SHARM EL-SHEIKH, Egypt — The airport is surrounded by a wall topped with barbed wire. Armed sentries are stationed at its entrance, and passengers pass through two security screenings before reaching departure gates; before a recent departing flight, there were no fewer than eight uniformed guards standing around the checkpoint.
But potential inconsistencies in airport security here and elsewhere in Egypt have never been hard to detect.
As guards at a metal detector here forced a departing passenger on a recent trip to throw out a pack of safety razors found in his luggage, an airport cafe worker breezed past the checkpoint without any search or inspection.
At the Cairo airport on Friday, an officer at an X-ray machine sent text messages while he was scanning luggage. Another guard took a passenger at his word when he said it was his phone that had caused a metal detector to beep.
Those potential gaps are under a spotlight, as preliminary evidence from the crash of a Russian charter jet on Oct. 31 points to the possibility of a bombing, and several countries have restricted flights to and from Sharm el-Sheikh. Theories about how a bomb might have gotten onto the plane, whose passengers and crew were almost all Russians, have focused on the possibility that an airport worker might have been involved.
The Egyptian authorities have repeatedly refused to offer or confirm any theories about the cause of the disaster. At a news conference Saturday, they said they were still considering all possibilities, and that no conclusions could be reached until the investigation had run its course.

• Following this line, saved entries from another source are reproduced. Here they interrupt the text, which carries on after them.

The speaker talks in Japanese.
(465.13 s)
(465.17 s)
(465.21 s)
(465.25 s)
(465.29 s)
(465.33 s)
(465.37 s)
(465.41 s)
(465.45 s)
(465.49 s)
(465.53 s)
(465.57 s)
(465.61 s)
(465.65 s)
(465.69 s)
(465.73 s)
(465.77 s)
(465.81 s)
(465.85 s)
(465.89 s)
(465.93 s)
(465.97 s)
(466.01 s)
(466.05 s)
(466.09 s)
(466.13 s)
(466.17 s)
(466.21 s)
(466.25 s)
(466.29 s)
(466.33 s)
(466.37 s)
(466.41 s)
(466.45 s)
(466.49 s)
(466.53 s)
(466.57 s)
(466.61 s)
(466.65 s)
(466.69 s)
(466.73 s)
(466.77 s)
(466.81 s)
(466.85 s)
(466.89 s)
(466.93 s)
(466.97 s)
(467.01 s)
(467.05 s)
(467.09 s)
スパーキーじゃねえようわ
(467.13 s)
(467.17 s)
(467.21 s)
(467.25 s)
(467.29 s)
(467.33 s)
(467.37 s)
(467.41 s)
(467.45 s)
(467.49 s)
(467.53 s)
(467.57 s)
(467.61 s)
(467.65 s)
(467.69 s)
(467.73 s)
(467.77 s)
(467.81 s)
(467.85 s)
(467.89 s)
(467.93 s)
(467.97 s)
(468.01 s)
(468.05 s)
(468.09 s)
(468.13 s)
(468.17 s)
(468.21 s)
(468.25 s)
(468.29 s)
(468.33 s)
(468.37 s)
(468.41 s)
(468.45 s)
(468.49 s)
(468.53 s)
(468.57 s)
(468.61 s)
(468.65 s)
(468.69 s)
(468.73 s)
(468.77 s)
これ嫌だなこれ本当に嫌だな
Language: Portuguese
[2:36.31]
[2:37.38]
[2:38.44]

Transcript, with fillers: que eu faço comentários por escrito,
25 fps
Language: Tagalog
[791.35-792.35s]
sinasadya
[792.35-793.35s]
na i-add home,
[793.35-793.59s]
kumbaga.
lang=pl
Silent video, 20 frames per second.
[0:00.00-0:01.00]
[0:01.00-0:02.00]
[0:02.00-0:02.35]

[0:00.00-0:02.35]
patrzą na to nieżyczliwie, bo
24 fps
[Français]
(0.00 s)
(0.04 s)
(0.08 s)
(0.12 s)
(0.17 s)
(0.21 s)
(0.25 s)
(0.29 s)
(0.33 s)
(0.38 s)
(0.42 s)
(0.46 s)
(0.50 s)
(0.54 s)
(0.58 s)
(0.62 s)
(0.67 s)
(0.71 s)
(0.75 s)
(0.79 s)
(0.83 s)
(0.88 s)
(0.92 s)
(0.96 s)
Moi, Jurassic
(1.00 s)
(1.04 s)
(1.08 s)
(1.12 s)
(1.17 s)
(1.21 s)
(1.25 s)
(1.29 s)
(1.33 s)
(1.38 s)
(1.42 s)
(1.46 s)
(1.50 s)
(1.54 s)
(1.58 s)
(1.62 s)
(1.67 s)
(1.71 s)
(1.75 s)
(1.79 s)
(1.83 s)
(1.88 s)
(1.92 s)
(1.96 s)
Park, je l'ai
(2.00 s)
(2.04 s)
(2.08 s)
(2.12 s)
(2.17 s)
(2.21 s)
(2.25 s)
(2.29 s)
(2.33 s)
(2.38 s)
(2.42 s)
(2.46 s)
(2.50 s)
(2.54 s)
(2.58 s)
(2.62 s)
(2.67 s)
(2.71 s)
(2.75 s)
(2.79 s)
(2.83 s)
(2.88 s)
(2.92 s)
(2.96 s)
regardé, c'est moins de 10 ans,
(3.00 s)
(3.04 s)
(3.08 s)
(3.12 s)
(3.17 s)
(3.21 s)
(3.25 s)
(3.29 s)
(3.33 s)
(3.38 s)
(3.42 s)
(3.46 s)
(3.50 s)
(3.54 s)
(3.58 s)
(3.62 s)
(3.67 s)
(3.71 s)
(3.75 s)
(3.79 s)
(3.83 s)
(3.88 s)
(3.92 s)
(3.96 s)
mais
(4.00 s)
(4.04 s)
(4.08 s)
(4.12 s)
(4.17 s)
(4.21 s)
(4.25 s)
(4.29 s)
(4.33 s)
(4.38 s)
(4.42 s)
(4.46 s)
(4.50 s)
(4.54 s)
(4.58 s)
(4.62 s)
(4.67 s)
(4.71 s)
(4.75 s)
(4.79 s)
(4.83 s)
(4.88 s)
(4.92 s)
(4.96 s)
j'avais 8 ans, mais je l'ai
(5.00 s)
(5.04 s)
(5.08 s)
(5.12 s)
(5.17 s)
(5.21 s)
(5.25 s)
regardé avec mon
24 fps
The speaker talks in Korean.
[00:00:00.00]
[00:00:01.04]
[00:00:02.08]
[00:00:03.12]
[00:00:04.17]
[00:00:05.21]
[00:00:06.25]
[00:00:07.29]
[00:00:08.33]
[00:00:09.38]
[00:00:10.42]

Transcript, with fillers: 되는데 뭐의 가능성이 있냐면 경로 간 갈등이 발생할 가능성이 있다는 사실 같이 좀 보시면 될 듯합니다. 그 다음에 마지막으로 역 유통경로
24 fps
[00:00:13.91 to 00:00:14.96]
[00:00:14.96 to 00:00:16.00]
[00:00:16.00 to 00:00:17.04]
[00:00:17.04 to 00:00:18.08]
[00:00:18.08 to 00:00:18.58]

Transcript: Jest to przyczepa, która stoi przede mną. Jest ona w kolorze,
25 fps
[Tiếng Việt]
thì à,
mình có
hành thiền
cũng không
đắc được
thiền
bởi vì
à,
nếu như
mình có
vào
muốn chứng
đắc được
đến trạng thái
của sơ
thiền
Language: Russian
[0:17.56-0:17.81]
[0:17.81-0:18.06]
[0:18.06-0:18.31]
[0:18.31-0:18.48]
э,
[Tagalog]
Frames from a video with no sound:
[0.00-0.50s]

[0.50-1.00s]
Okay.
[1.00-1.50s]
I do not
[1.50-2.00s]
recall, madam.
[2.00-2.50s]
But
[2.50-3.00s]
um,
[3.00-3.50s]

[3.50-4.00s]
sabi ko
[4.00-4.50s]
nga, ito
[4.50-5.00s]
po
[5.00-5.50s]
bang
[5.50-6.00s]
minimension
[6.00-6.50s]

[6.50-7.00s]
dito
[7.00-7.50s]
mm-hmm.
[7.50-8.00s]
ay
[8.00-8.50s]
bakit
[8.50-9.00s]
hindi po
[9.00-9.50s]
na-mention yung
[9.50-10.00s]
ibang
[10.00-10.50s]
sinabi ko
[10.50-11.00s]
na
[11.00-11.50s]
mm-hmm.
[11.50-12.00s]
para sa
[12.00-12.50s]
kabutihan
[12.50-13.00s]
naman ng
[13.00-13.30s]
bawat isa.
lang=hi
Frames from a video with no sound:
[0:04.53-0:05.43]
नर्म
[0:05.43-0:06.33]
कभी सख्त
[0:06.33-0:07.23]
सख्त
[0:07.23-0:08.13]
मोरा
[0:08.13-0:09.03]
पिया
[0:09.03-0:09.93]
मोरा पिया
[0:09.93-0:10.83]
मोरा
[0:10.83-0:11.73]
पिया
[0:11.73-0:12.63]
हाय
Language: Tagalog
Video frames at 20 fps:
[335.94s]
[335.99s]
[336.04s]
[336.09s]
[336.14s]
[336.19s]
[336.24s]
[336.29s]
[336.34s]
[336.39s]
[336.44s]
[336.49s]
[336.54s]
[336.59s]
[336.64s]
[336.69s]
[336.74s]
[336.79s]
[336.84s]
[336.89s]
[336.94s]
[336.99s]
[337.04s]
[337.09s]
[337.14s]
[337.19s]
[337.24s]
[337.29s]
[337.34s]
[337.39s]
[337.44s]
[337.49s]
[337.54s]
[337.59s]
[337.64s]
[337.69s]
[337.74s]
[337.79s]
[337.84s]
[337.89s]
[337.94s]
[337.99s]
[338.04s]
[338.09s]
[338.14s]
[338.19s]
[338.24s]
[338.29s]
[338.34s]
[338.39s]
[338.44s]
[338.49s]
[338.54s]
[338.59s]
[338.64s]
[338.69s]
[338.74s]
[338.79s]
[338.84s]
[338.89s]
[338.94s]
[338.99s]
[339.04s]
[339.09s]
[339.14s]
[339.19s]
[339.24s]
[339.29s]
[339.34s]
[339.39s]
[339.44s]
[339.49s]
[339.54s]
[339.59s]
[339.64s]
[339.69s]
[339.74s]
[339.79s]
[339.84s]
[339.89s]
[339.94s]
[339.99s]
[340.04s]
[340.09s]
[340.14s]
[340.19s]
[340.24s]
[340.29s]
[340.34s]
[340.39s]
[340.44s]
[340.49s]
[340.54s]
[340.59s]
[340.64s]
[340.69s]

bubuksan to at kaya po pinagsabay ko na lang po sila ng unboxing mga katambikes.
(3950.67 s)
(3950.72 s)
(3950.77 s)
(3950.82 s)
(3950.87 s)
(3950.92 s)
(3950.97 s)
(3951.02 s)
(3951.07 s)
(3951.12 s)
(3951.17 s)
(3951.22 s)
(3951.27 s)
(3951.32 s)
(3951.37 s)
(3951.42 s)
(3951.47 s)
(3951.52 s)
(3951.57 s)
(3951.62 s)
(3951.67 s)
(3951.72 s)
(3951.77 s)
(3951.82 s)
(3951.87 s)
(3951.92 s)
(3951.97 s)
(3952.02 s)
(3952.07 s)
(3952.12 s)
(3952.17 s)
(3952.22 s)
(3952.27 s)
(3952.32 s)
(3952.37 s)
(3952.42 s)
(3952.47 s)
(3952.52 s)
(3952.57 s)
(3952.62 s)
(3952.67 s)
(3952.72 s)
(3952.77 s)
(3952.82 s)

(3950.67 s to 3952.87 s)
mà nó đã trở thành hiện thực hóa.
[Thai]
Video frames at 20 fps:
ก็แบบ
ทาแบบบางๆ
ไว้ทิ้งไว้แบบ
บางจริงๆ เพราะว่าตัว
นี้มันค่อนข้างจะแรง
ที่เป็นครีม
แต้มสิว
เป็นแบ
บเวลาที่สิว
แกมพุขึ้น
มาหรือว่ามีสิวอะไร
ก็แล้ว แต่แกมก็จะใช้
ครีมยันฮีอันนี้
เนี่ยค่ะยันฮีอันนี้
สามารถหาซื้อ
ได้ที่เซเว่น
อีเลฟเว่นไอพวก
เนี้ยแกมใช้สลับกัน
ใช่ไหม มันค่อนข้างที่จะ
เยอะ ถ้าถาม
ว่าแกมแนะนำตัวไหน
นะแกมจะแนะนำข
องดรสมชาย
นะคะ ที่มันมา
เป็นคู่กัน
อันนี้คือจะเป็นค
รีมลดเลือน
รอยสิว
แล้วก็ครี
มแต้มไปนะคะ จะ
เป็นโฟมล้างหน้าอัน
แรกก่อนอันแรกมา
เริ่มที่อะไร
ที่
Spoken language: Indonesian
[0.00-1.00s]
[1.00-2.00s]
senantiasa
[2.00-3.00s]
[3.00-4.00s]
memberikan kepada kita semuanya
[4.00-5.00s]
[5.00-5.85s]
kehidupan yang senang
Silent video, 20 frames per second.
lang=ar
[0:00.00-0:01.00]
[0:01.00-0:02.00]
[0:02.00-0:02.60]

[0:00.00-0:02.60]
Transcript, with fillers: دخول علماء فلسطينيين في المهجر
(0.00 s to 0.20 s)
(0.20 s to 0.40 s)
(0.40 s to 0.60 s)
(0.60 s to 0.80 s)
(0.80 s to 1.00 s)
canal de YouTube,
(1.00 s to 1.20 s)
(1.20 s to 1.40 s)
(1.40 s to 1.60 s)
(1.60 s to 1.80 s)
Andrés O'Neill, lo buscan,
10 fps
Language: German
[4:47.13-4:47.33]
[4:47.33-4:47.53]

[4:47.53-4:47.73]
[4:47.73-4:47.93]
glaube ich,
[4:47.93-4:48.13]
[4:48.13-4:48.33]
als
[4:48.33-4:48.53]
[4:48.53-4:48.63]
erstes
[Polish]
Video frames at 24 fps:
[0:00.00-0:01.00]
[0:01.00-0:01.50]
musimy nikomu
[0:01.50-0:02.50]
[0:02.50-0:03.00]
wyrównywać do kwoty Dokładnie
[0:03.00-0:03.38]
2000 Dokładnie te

Airport officials have been trying to reassure travelers by letting foreign reporters tour and film the airport, including its baggage scanning facility. President Abdel-Fattah el-Sissi of Egypt said in London last week that Egyptian airport security authorities willingly complied with specific requests the British government made 10 months ago about improving procedures at Sharm el-Sheikh, a resort city where many Britons vacation. “We have cooperated with them,” Sissi said. “And they checked the security actions; they were happy with that.”
Still, in recent years, aviation officials from a number of European countries have found multiple areas of concern at Sharm el-Sheikh, according to officials with knowledge of the inspectors’ findings. The weaknesses included X-ray and explosives-detection equipment that was out of date, out of order or infrequently maintained, and staff members who had not been adequately trained to use it, according to one official who reviewed the reports.
Shortcomings were found in the screening of both passengers and checked baggage, said the official, who spoke on the condition of anonymity because the airport assessments were not public.
While declining to discuss specifics, the British official said the Egyptian authorities had been responsive to the concerns that were raised and addressed them to Britain’s satisfaction at the time. “We set out a number of measures that we thought would be helpful and that should be put in place, and the Egyptians worked very closely with us on those,” the official said.
The crash of the Russian-operated Airbus jetliner last weekend killed all 224 people on board. The plane broke up in flight about 23 minutes after takeoff, an Egyptian official said at a briefing in Cairo on Saturday, scattering debris over a large stretch of desert.
Signs have increasingly pointed to an explosion on board the aircraft, including a loud sound heard in the last second recorded by the plane’s cockpit voice recorder, which Egyptian officials confirmed Saturday.
Several countries have halted flights to Sharm el-Sheikh, including Russia and Britain, leaving a sputtering tourism industry in danger of collapse.
Since the crash, European governments seek further enhancements to security, including better screening of carry-on and checked baggage, before they resume flights.